On yıldır yüzlerini görmediği arkadaşları, yeni tanıştığı, öngörmediği bir ilişkiye dönüşen sevgilisiyle ilişkisi; çocuklarıyla ayakta tutmaya çalıştığı ailesiyle; zor günlerin içinden geçiyordu gazeteci...
***
Türkiye; büyük bir altüst oluş yaşıyor; hapisler, davalar, hesaplaşmalar gırla gidiyor; alışılmış düzen, bütün kalıplarıyla altüst oluyordu...
***
Beklenmedik saldırılar, birbiriyle bağlantısı yokmuş gibi yürütülen taarruzlar, suç duyuruları, üzerinden yıllar geçmiş olayların üzerinden yaratılan iftiralar, çarpıtmalar; geçmiş ilişkilerinde durup durup ortaya çıkan sanal hesaplaşmalar arasında; neyin ne olduğunu anlayamadığı bir ‘çöl’ün ortasında yapayalnız ve çaresiz hissediyordu kendisini gazeteci...
***
Hayat kendisini, inanılmaz biçimde zorluyordu...

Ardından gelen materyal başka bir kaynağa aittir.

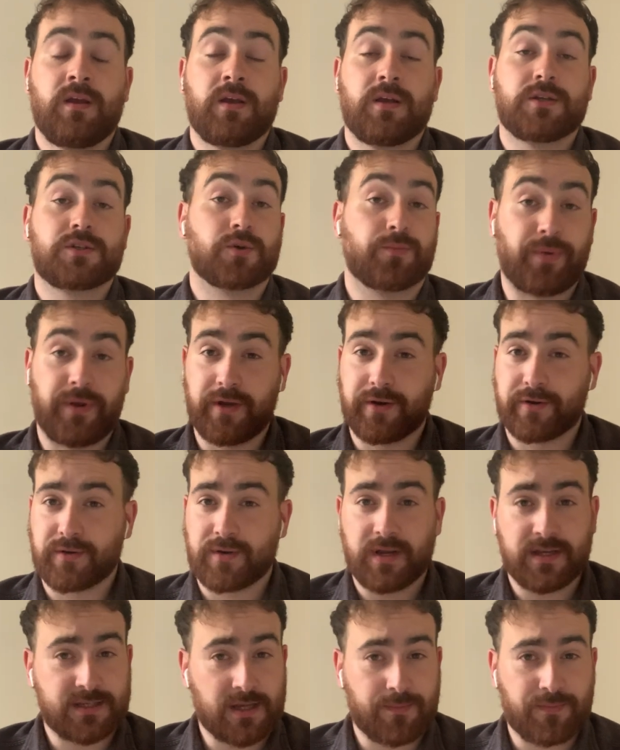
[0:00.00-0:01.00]
So Peter
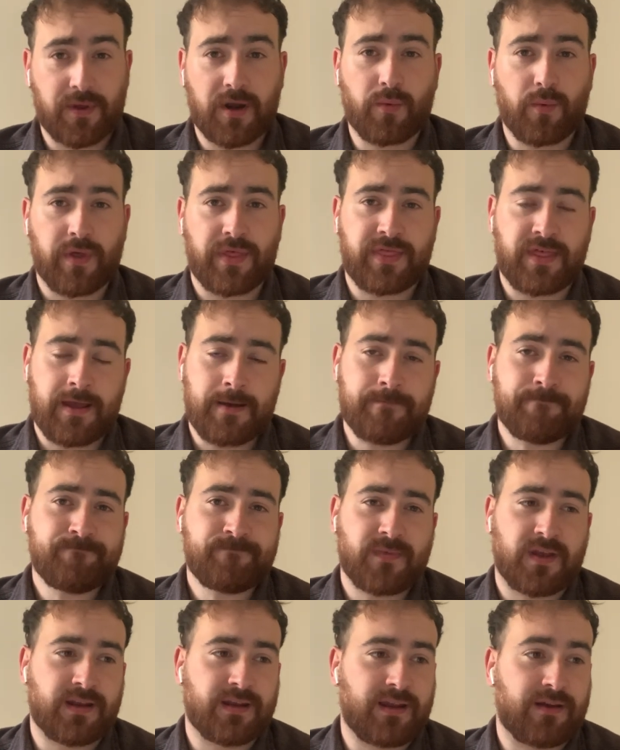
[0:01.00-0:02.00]
is up there with them
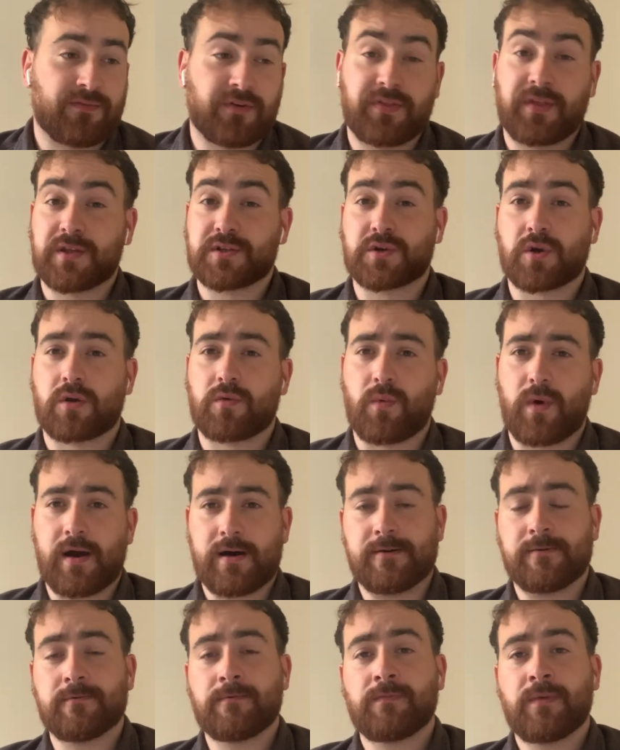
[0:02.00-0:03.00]
and everything's going
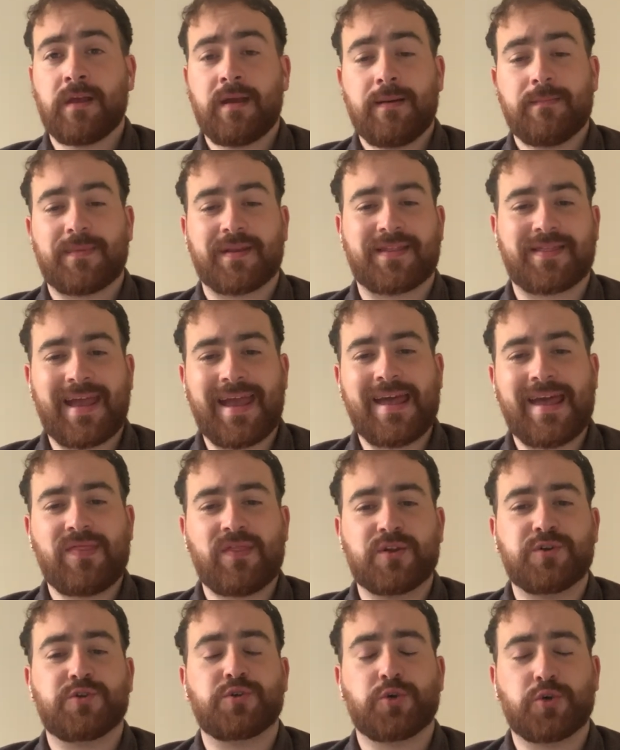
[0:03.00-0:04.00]
well, but then
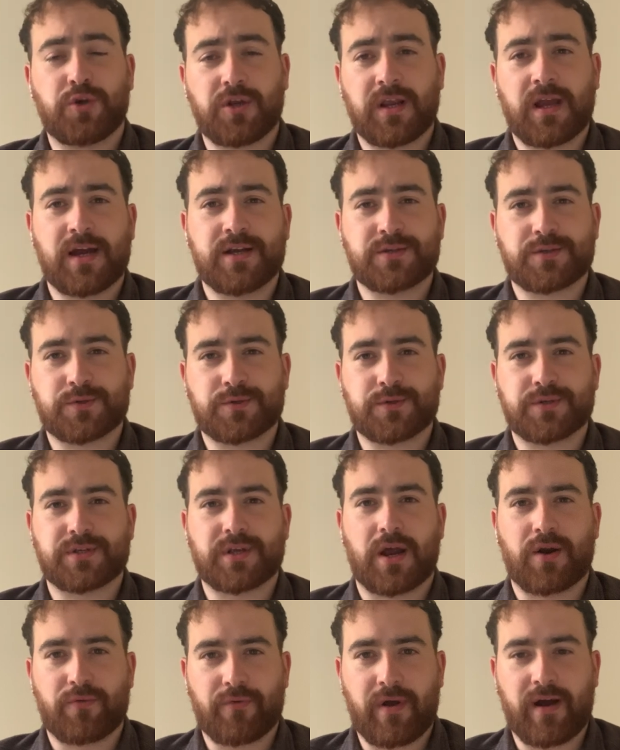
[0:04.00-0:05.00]
the Judaizers
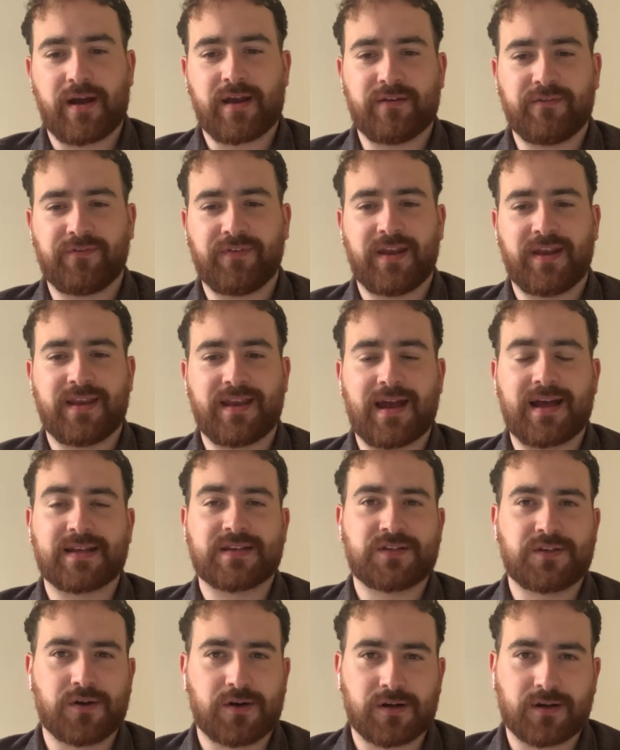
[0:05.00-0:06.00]
arrive in
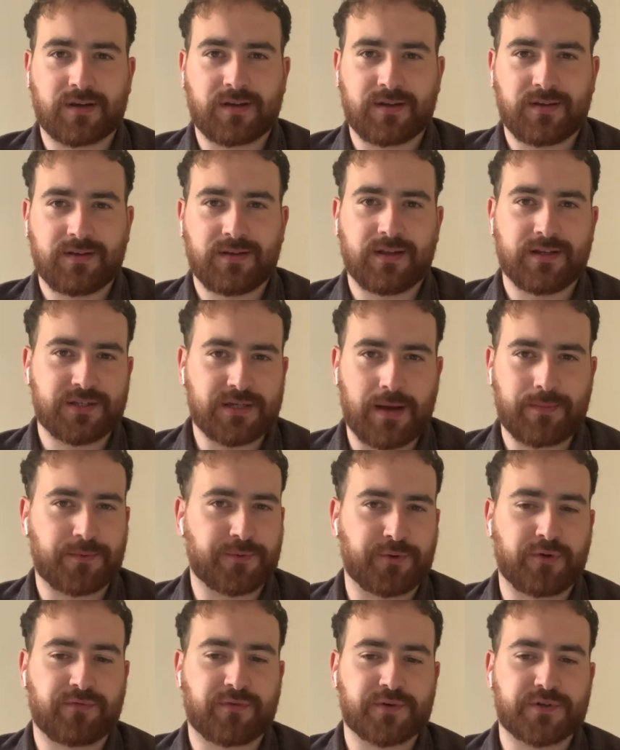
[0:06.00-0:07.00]
Antioch in chapter
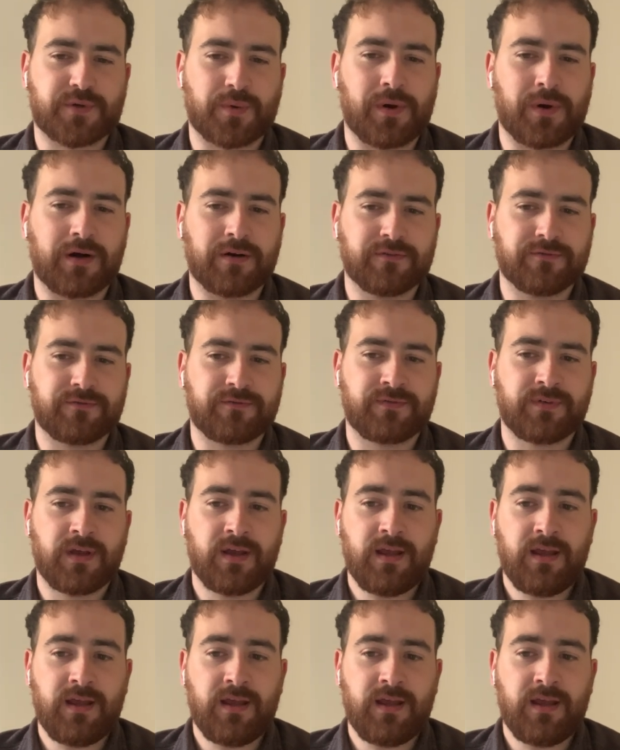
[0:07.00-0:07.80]
2, verse 12.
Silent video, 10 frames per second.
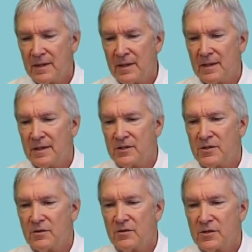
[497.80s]

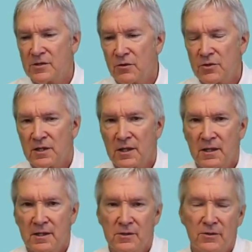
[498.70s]
this
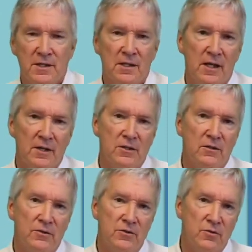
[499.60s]

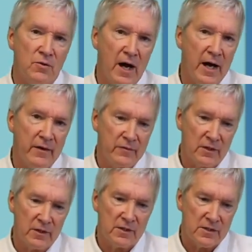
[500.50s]
sociological drive to
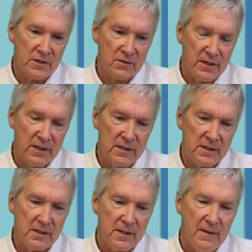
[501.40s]
look at
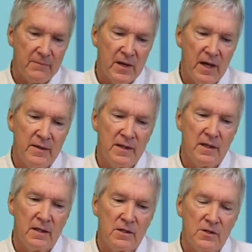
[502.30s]
screens and
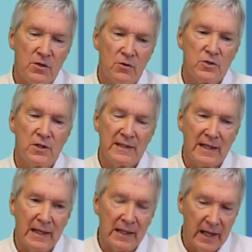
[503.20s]
the social
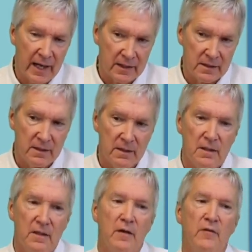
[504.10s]
neglect
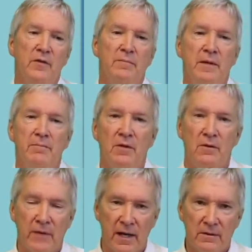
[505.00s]
of the people
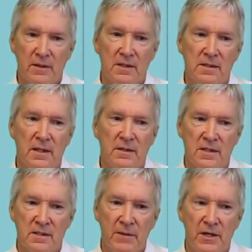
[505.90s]
around us and the
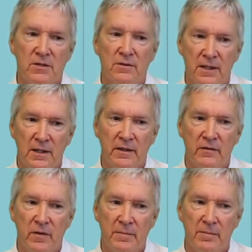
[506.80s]
spatial neglect
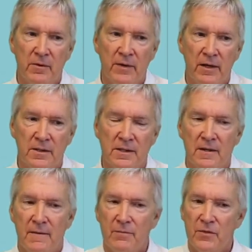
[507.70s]
of the people around us,
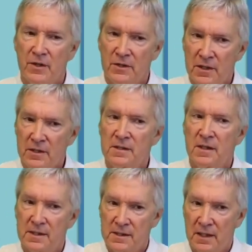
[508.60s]
there's this
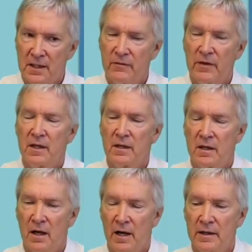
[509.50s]
significant
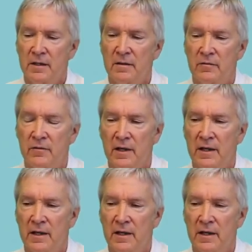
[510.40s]
cognitive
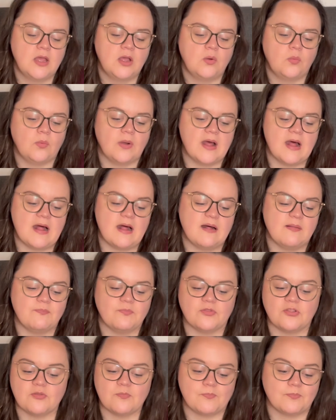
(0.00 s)
where
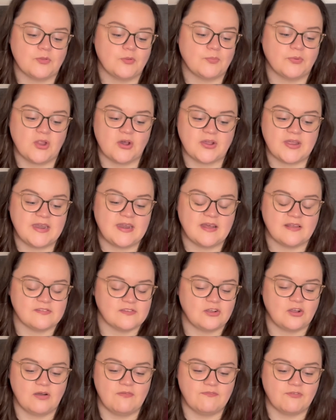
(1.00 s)
the blocking hasn't
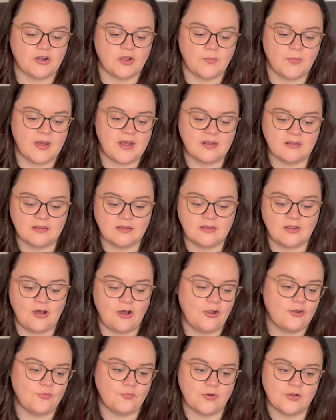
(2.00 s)
gone very well
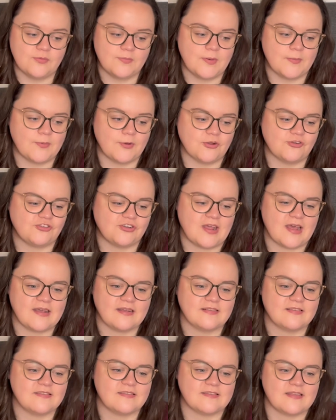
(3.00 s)
on one of my
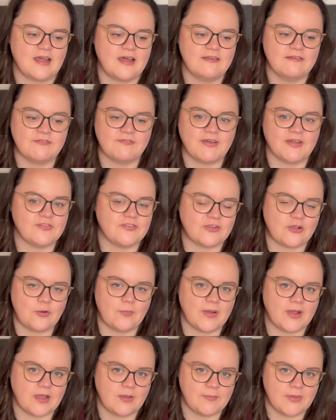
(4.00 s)
projects, and I've had to go
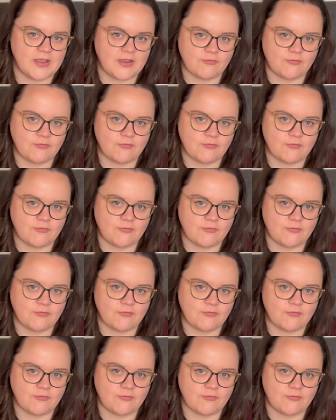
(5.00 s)
back and make a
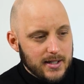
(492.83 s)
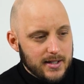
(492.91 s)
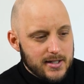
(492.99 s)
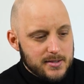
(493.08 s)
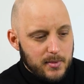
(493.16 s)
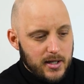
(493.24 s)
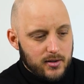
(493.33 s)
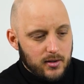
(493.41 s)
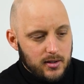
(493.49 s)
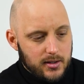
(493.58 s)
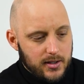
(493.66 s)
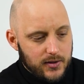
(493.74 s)

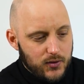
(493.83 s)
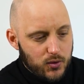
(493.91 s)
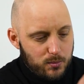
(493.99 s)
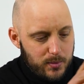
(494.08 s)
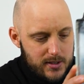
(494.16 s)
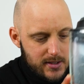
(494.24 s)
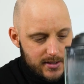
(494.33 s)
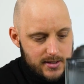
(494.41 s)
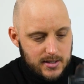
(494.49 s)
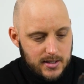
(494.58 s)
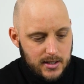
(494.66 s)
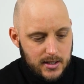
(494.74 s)
dismantle in 2 pieces
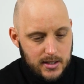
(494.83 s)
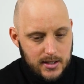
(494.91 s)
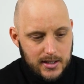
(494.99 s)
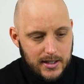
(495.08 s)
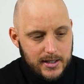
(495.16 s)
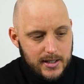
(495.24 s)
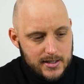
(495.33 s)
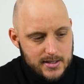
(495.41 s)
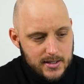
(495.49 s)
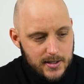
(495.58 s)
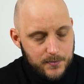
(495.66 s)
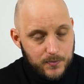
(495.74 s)
like
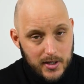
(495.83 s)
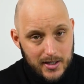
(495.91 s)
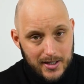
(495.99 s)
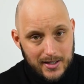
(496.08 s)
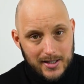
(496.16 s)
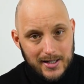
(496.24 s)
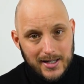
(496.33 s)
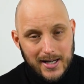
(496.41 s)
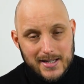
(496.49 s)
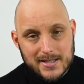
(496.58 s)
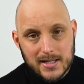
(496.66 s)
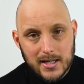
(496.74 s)
this, and then it
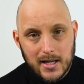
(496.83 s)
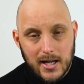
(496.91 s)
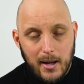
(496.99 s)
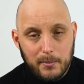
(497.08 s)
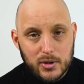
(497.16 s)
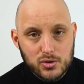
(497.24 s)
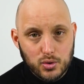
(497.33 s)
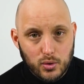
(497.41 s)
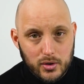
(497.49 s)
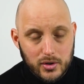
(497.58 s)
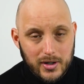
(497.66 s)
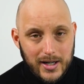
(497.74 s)
gets a bit
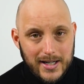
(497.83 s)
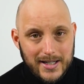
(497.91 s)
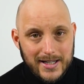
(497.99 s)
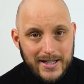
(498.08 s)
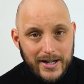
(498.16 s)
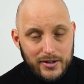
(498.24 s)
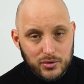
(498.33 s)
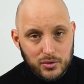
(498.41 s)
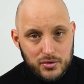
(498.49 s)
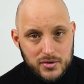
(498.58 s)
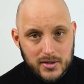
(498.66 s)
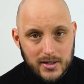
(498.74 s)
shorter and it
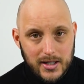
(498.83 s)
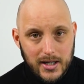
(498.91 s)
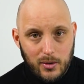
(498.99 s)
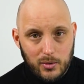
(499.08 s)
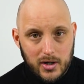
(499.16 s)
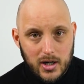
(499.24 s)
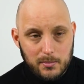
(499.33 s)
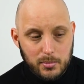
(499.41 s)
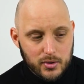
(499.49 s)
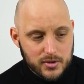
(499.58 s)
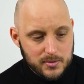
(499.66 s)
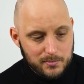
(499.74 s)
enters in our
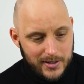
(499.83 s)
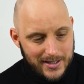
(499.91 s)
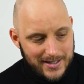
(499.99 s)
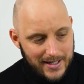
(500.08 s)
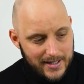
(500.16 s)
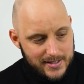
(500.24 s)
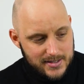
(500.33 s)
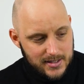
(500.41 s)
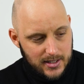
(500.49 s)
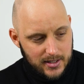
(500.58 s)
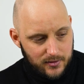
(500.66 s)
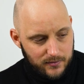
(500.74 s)
cupboards. But it takes
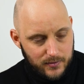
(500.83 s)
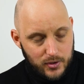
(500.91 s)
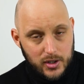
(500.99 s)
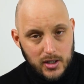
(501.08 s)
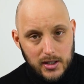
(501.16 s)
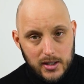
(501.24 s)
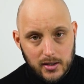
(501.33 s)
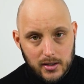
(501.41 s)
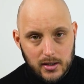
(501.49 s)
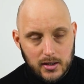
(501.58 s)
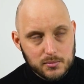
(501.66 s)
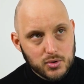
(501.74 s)

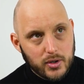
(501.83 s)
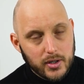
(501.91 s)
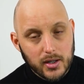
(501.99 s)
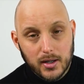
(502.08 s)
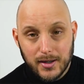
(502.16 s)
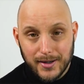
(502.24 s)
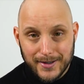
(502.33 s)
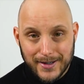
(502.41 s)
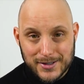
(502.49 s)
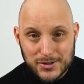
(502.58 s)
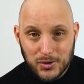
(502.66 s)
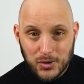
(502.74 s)

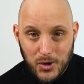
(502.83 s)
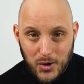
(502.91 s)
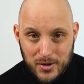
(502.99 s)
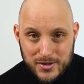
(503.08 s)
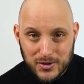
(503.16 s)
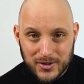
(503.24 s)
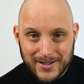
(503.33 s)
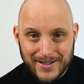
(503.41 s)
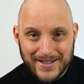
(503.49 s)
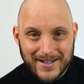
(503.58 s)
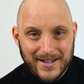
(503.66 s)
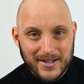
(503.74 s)

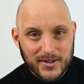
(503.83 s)
horizontally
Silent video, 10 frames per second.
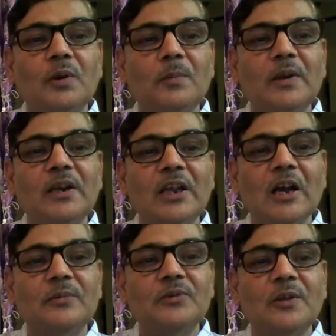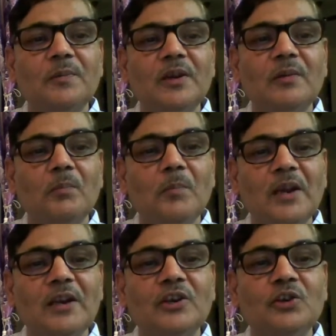mainly observe in male
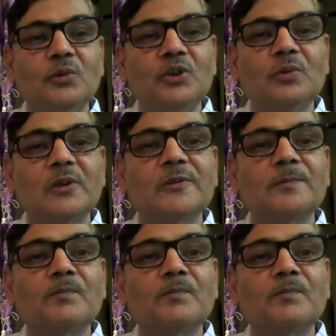individuals.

Bildiği bütün ezberler boşa çıkıyor;
Hiçbir şey doğru düzgün anlamlandırılamıyordu...
***
Yaşadıklarının; hayatı boyunca, kendi arkasından çevrilen organize kumpasların ve pisliğin; ortaya serilmesini hazırlayan çok meşakkatli bir süreç olacağını o günlerde anlamıyordu...
***
Elli yıllık hayatında; başına örülen bütün çoraplar, kumpaslar, karanlık operasyonlar, önündeki altı yıl içinde adım adım gözlerinin önüne serilecekti...
***
Korkunç gerçekle karşı karşıya kaldığında, gözleri faltaşı gibi açılacak, ‘bunları nasıl göremedim’ diye için için hayıflanacaktı...
***
Görebilmesi için, Evren’in Dili’ni öğrenmesi, işaretleri okuyabilmesi, görünmez şeyleri gönül gözüyle görme becerisine kavuşması gerekiyordu...
***
Bir başka deyişle gerçek bir Simyacı eğitimi alması gerekiyordu...
Tanrı öyle istiyordu...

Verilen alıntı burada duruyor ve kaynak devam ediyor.